Hard

题目描述

有一棵根树,包含 n 个节点,节点编号为 0 到 n - 1。每个节点的编号表示其唯一的基因值(即节点 x 的基因值为 x)。两个基因值之间的基因差被定义为它们值的按位异或。

给你整数数组 parents,其中 parents[i] 是节点 i 的父节点。如果节点 x 是树的根,那么 parents[x] == -1

还给你查询数组 queries,其中 queries[i] = [nodei, vali]。对于每个查询 i,你需要找到 valipi 之间的最大基因差,其中 pi 是从 nodei 到根路径上任意节点的基因值(包括 nodei 和根)。

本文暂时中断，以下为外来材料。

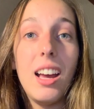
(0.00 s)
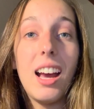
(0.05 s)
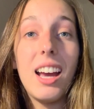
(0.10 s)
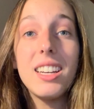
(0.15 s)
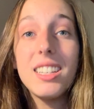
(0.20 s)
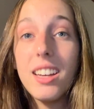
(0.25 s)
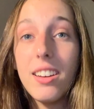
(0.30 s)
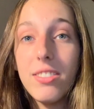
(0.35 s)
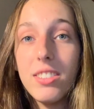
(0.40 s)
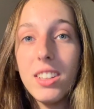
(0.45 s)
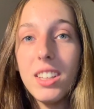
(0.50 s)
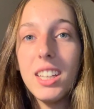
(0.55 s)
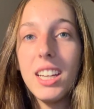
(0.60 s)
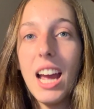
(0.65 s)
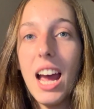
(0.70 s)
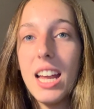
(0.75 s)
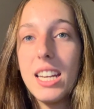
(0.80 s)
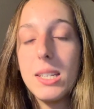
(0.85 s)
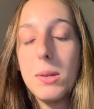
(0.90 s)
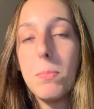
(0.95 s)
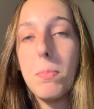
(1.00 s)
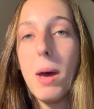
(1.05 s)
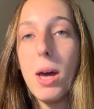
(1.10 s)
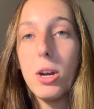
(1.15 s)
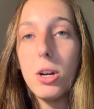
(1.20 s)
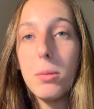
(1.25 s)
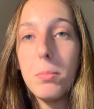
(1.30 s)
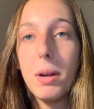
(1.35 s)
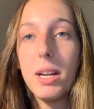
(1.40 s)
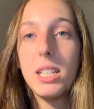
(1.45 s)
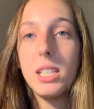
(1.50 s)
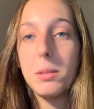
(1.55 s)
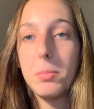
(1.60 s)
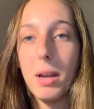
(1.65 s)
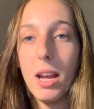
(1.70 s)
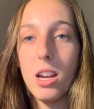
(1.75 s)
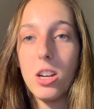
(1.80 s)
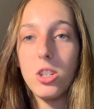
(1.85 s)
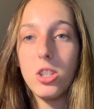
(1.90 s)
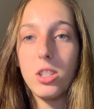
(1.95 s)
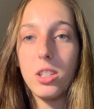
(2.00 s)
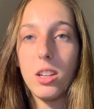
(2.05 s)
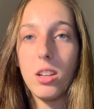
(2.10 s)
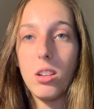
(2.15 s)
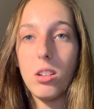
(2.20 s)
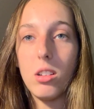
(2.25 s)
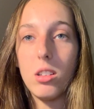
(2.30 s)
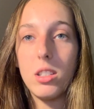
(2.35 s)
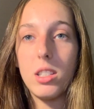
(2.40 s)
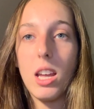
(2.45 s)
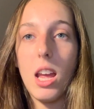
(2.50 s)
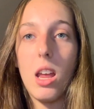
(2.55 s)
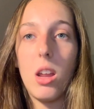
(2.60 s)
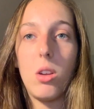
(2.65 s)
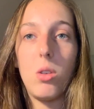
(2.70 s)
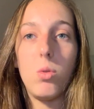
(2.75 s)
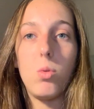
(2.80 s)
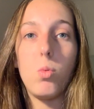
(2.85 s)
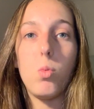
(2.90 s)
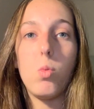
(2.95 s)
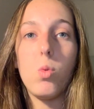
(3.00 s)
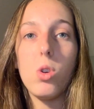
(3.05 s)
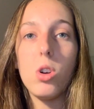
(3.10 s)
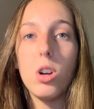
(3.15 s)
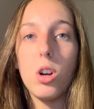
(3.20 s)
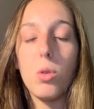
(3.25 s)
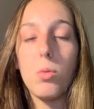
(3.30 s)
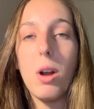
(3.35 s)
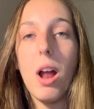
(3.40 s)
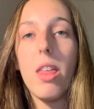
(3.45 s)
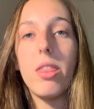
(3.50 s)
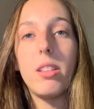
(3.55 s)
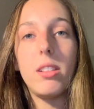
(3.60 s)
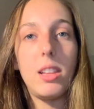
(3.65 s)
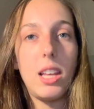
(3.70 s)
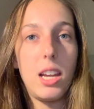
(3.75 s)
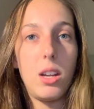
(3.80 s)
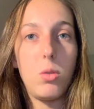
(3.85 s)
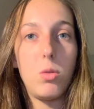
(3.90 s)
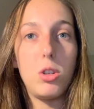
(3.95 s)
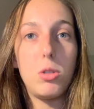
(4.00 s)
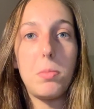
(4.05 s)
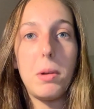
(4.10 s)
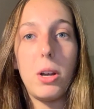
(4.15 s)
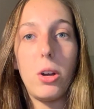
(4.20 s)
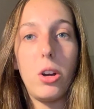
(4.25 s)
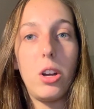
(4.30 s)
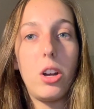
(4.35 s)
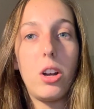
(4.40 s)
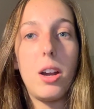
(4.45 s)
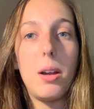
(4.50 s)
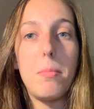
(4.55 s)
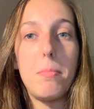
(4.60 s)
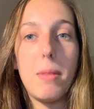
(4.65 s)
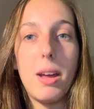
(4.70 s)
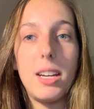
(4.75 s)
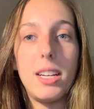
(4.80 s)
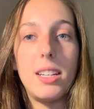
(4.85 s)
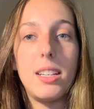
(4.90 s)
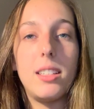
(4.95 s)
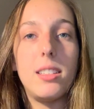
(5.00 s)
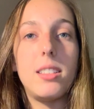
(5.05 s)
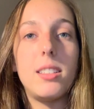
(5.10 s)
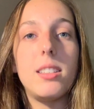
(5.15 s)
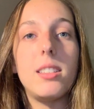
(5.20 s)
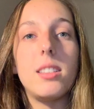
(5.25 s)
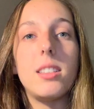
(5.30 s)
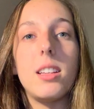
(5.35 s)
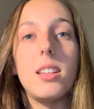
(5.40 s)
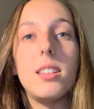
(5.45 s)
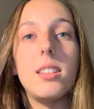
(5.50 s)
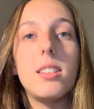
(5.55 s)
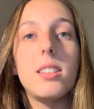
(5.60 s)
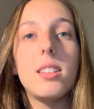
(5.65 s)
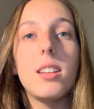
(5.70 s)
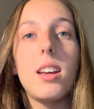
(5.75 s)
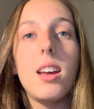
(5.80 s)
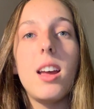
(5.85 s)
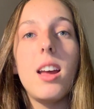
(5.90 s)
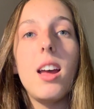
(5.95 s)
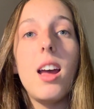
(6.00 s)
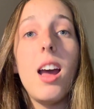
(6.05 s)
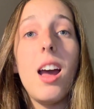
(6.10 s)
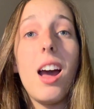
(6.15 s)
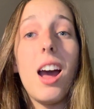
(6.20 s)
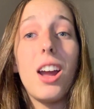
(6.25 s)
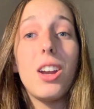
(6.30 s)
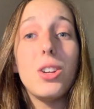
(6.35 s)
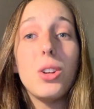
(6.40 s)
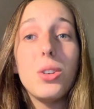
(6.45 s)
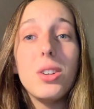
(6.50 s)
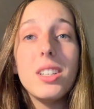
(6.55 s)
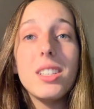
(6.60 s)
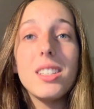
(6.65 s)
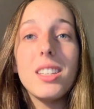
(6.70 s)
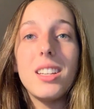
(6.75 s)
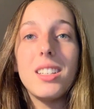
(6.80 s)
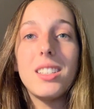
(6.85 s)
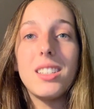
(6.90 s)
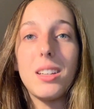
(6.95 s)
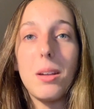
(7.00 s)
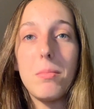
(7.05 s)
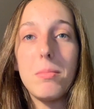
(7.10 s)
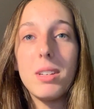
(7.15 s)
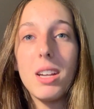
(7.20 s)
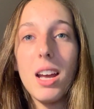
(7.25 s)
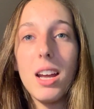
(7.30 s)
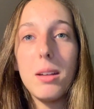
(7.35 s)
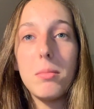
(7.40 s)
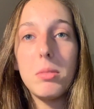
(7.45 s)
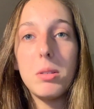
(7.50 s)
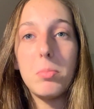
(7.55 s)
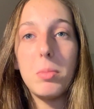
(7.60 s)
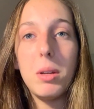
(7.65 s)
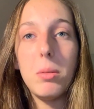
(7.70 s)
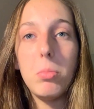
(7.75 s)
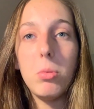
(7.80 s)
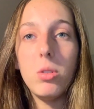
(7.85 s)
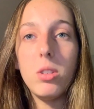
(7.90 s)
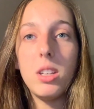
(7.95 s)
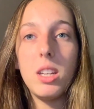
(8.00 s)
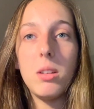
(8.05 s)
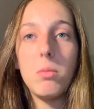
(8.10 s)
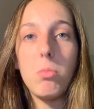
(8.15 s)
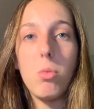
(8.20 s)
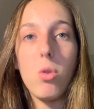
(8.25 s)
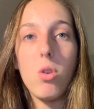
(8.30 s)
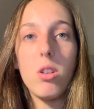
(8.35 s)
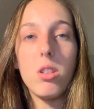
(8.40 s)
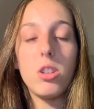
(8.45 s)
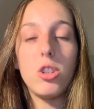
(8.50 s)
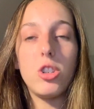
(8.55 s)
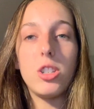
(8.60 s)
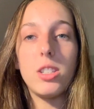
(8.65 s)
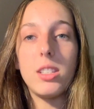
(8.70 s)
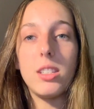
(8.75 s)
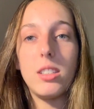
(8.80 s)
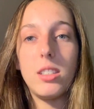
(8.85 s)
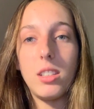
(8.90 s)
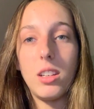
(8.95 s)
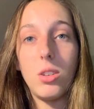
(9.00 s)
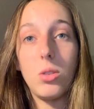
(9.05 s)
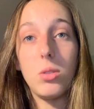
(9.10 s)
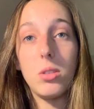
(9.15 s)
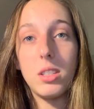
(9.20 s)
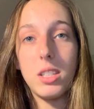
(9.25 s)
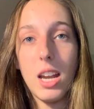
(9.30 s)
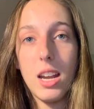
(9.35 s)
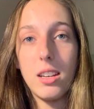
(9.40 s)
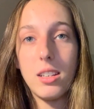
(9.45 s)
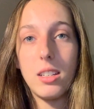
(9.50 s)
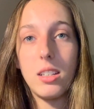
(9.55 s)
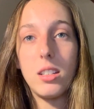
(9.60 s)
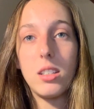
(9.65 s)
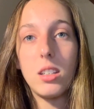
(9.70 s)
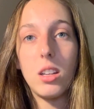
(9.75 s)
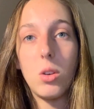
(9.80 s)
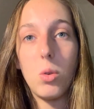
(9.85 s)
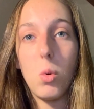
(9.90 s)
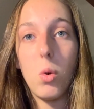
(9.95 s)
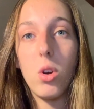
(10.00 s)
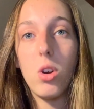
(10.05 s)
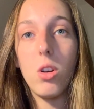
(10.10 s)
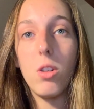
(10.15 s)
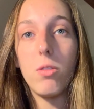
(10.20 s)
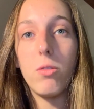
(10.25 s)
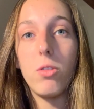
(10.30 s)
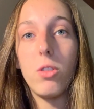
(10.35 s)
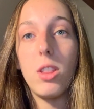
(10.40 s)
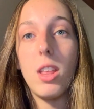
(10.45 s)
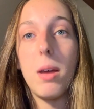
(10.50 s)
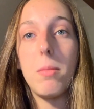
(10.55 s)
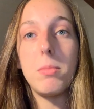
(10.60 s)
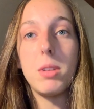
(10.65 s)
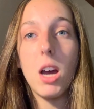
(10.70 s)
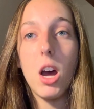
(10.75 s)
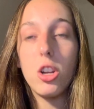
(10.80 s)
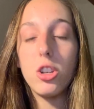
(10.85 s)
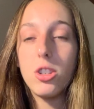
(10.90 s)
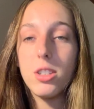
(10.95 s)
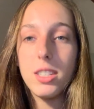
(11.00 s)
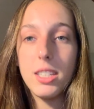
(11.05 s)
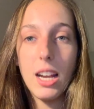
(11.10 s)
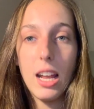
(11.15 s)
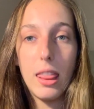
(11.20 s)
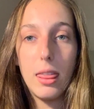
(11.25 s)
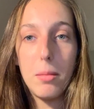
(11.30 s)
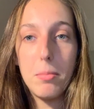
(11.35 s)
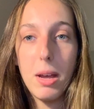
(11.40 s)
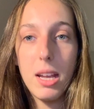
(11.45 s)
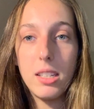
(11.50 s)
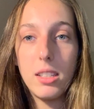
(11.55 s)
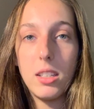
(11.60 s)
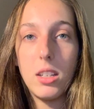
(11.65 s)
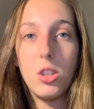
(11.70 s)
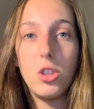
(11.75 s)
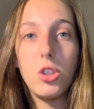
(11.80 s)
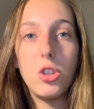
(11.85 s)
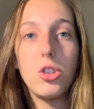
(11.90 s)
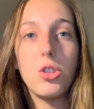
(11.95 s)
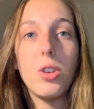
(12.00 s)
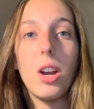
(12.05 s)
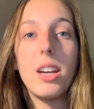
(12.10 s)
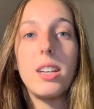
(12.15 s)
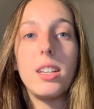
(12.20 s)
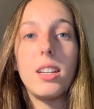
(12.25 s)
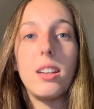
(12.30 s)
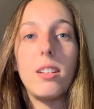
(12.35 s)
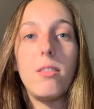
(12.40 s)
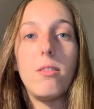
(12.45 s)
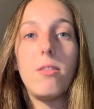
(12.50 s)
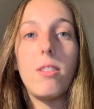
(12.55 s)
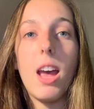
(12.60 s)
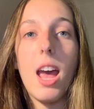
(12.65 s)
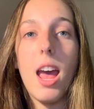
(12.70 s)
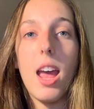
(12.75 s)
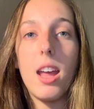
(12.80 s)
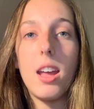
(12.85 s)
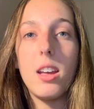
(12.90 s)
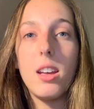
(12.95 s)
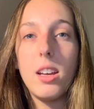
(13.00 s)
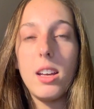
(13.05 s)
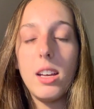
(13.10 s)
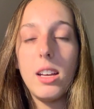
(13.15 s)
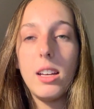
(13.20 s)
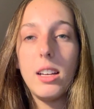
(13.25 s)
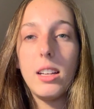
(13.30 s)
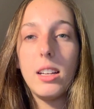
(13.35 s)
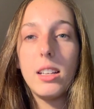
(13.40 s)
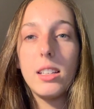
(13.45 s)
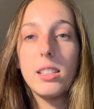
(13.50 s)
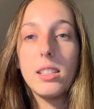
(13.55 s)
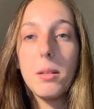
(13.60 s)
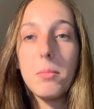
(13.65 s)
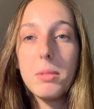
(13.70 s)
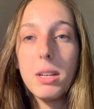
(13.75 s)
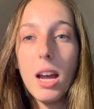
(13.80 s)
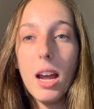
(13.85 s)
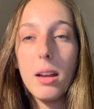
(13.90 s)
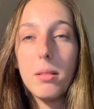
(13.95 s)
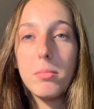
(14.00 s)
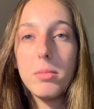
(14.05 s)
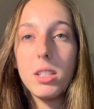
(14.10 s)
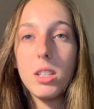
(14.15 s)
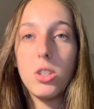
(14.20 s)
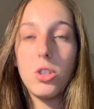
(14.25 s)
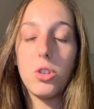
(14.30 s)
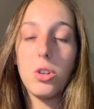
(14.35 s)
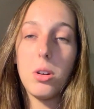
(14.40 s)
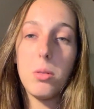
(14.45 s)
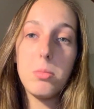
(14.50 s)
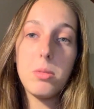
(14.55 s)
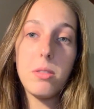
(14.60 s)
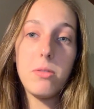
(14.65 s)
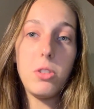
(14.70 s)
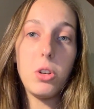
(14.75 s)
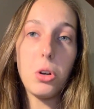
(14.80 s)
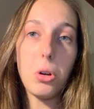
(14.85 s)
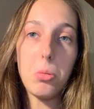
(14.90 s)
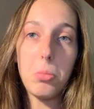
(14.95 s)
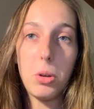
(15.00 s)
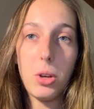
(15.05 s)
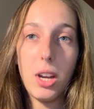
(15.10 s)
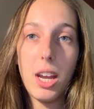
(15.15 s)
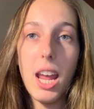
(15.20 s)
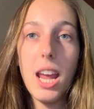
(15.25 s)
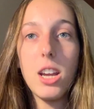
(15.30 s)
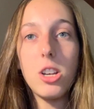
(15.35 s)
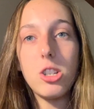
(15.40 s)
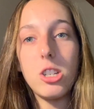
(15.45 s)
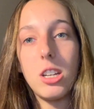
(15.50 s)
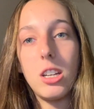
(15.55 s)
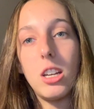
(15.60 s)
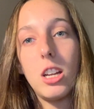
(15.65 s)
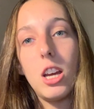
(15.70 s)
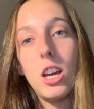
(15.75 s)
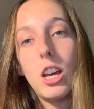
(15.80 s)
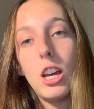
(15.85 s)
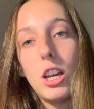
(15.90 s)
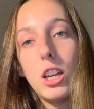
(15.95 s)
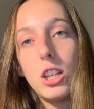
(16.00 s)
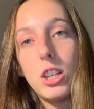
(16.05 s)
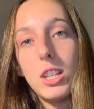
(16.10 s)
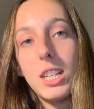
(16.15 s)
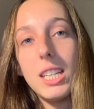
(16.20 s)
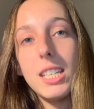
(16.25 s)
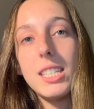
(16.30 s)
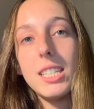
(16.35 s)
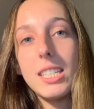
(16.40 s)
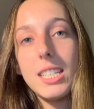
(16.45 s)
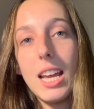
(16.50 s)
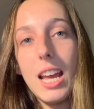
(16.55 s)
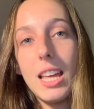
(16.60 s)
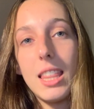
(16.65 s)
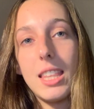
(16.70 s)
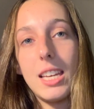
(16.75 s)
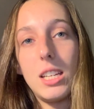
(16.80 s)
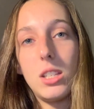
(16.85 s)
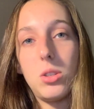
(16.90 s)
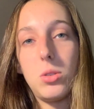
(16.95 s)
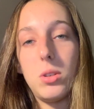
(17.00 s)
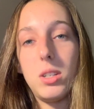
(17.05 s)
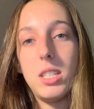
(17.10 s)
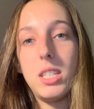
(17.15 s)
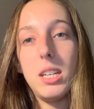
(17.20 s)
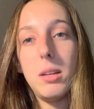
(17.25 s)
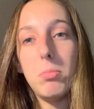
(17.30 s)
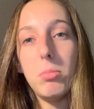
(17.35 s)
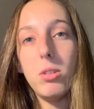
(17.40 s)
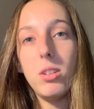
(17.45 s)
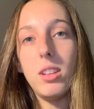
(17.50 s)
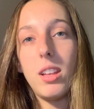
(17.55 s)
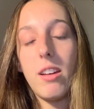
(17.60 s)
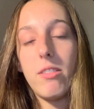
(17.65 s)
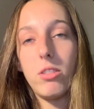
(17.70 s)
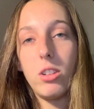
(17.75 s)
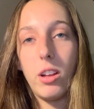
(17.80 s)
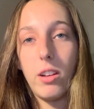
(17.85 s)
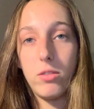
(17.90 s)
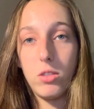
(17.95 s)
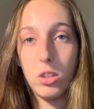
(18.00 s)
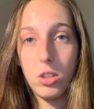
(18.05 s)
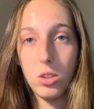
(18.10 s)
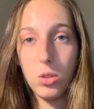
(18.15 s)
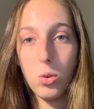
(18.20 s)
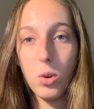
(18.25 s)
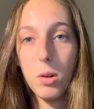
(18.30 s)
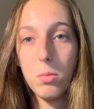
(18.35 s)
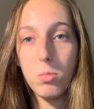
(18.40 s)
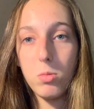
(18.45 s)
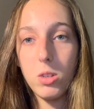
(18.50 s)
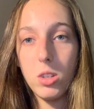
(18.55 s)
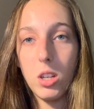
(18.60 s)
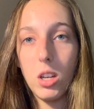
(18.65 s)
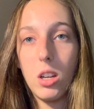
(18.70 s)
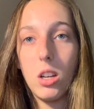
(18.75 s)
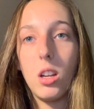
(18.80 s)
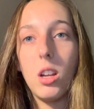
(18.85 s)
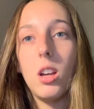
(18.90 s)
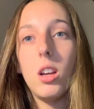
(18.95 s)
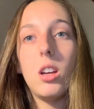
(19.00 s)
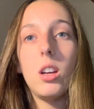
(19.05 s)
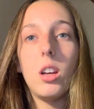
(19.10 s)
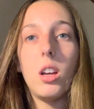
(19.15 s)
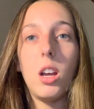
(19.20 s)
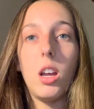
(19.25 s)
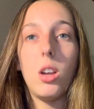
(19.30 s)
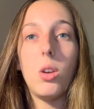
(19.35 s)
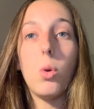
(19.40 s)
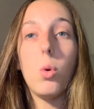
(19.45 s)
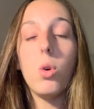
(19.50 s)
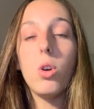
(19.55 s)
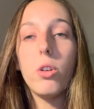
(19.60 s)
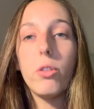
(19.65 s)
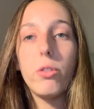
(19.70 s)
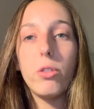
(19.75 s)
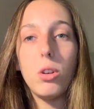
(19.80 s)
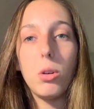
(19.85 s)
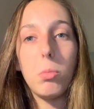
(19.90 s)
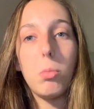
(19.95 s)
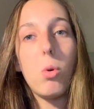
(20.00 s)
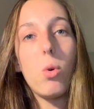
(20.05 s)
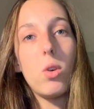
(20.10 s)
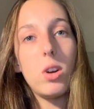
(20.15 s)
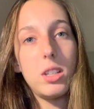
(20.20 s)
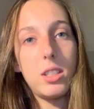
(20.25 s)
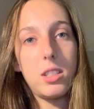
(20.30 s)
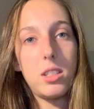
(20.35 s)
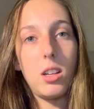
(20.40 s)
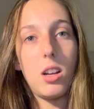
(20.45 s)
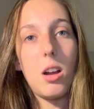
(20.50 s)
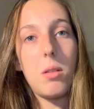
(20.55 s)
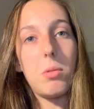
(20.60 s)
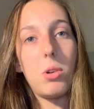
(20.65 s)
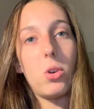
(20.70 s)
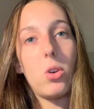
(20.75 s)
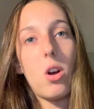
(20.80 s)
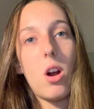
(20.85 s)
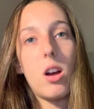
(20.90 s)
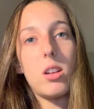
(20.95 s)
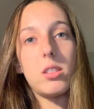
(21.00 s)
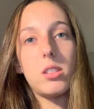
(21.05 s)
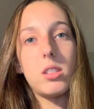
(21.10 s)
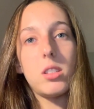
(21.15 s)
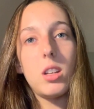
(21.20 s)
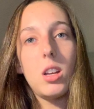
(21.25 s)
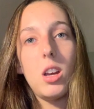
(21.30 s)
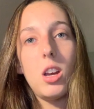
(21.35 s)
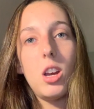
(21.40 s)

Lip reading: I definitely had to better my Spanish skills and work around the language barrier in many instances. I noticed that sometimes people need more than just a single sentence in order for them to understand the message you're trying to convey. Sometimes, in terms of your communication, you need to take things to a deeper level of description in order for your points to come across.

更正式地说,你想要最大化 vali XOR pi

返回一个数组 ans,其中 ans[i] 是第 i 个查询的答案。

示例 1:

输入: parents = [-1,0,1,1], queries = [[0,2],[3,2],[2,5]]
输出: [2,3,7]
解释: 查询处理如下:
- [0,2]: 基因差最大的节点是 0,差值为 2 XOR 0 = 2。
- [3,2]: 基因差最大的节点是 1,差值为 2 XOR 1 = 3。
- [2,5]: 基因差最大的节点是 2,差值为 5 XOR 2 = 7。

示例 2:

输入: parents = [3,7,-1,2,0,7,0,2], queries = [[4,6],[1,15],[0,5]]
输出: [6,14,7]

约束条件:

  • 2 <= parents.length <= 10^5
  • 对于不是根的每个节点 i,0 <= parents[i] <= parents.length - 1
  • parents[root] == -1
  • 1 <= queries.length <= 3 * 10^4
  • 0 <= nodei <= parents.length - 1
  • 0 <= vali <= 2 * 10^5

解题思路

这是一道结合了树遍历、字典树(Trie)和位操作的高难度题目。

核心思路:

  1. 离线处理查询:将每个查询按照节点分组,这样在DFS遍历到某个节点时,就可以处理所有以该节点为起点的查询。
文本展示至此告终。